Die Terrororganisation "Islamischer Staat" hat sich zum Anschlag auf den Präsidentenpalast in Aden bekannt. Ein niederländischer Selbstmordattentäter riss dabei mindestens sieben Menschen in den Tod.

Tatort in Aden: Explosion war im gesamten Stadtgebiet zu hören
AFP

Tatort in Aden: Explosion war im gesamten Stadtgebiet zu hören


Ein Attentäter hat vor dem Präsidentenpalast im jemenitischen Aden ein mit Sprengstoff bestücktes Fahrzeug zur Explosion gebracht. Nach offiziellen Angaben wurden bei dem Anschlag sieben Menschen getötet und zehn weitere verletzt. Die meisten Opfer waren Zivilisten. Präsident Hadi habe sich zum Zeitpunkt des Anschlags in der Residenz aufgehalten, blieb aber unverletzt, hieß es.

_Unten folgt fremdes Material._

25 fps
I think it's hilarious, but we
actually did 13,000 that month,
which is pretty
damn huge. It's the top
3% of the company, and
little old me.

Zu der Tat bekannte sich die Terrororganisation "Islamischer Staat" (IS). Ein niederländischer Dschihadist mit dem Kampfnamen Abu Hanifa al-Hollandi habe das Selbstmordattentat verübt. Die Detonation am Donnerstag beschädigte mehrere Gebäude im Umfeld der Residenz und war laut Zeugen im ganzen Stadtgebiet zu hören.

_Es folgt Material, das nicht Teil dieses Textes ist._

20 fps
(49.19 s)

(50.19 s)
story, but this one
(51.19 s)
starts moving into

Der Präsidentenpalast in Aden wird von Sicherheitskräften aus Saudi-Arabien und den Vereinigten Arabischen Emiraten (VAE) bewacht. Beide Staaten führen eine Militärkoalition an, die seit März Krieg gegen die Huthi-Milizen im Jemen führt. Dem Bündnis ist es seither gelungen, die Aufständischen aus Aden zu vertreiben, noch immer kontrollieren die schiitischen Rebellen allerdings die Hauptstadt Sanaa. Inzwischen sind in dem Krieg rund 6000 Menschen getötet worden.